§ EXERCISE INSTRUCTIONS
May I please have every record restated word for word, with the images left out?

[Opening SOURCE DATA section]

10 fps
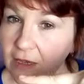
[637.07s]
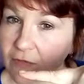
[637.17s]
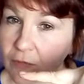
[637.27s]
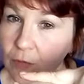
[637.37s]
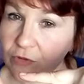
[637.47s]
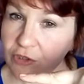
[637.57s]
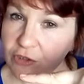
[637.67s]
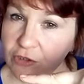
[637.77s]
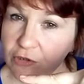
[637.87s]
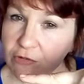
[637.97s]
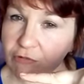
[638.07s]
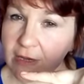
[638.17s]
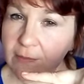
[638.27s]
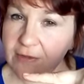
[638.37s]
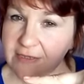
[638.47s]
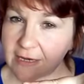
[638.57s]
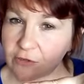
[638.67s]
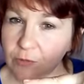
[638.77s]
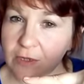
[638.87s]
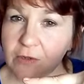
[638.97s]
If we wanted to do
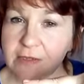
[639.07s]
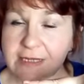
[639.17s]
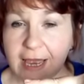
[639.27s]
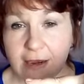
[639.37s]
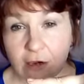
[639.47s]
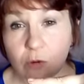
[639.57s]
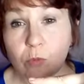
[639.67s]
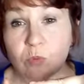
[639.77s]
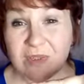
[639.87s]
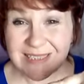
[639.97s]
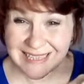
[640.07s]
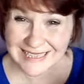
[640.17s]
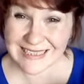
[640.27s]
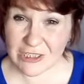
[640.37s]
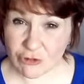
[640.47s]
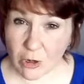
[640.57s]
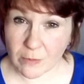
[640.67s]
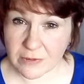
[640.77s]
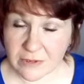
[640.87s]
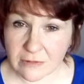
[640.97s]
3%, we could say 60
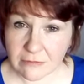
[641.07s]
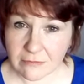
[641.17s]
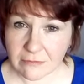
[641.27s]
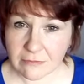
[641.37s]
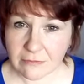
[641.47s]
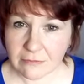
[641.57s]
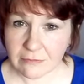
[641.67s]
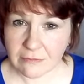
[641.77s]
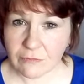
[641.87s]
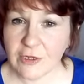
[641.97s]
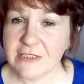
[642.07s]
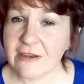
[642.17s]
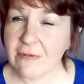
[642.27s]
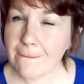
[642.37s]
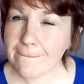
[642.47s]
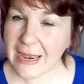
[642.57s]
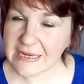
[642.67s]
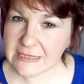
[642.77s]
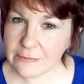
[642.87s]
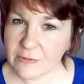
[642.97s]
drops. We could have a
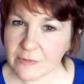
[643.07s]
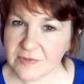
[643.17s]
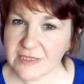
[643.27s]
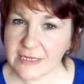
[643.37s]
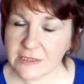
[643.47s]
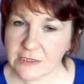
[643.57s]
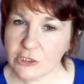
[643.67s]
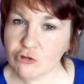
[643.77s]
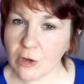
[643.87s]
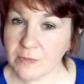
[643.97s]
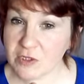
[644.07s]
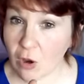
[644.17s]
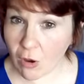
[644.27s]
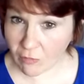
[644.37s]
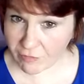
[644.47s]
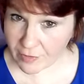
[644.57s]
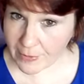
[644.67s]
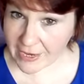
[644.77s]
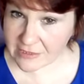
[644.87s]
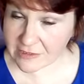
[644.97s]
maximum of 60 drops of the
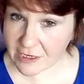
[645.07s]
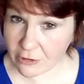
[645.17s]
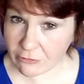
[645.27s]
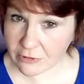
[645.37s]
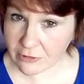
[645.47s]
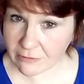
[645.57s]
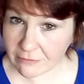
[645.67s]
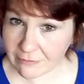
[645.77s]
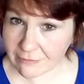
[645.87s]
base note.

[Closing SOURCE DATA section]

§ RESULT FOR THIS TASK
10 fps
[637.07s]
[637.17s]
[637.27s]
[637.37s]
[637.47s]
[637.57s]
[637.67s]
[637.77s]
[637.87s]
[637.97s]
[638.07s]
[638.17s]
[638.27s]
[638.37s]
[638.47s]
[638.57s]
[638.67s]
[638.77s]
[638.87s]
[638.97s]
If we wanted to do
[639.07s]
[639.17s]
[639.27s]
[639.37s]
[639.47s]
[639.57s]
[639.67s]
[639.77s]
[639.87s]
[639.97s]
[640.07s]
[640.17s]
[640.27s]
[640.37s]
[640.47s]
[640.57s]
[640.67s]
[640.77s]
[640.87s]
[640.97s]
3%, we could say 60
[641.07s]
[641.17s]
[641.27s]
[641.37s]
[641.47s]
[641.57s]
[641.67s]
[641.77s]
[641.87s]
[641.97s]
[642.07s]
[642.17s]
[642.27s]
[642.37s]
[642.47s]
[642.57s]
[642.67s]
[642.77s]
[642.87s]
[642.97s]
drops. We could have a
[643.07s]
[643.17s]
[643.27s]
[643.37s]
[643.47s]
[643.57s]
[643.67s]
[643.77s]
[643.87s]
[643.97s]
[644.07s]
[644.17s]
[644.27s]
[644.37s]
[644.47s]
[644.57s]
[644.67s]
[644.77s]
[644.87s]
[644.97s]
maximum of 60 drops of the
[645.07s]
[645.17s]
[645.27s]
[645.37s]
[645.47s]
[645.57s]
[645.67s]
[645.77s]
[645.87s]
base note.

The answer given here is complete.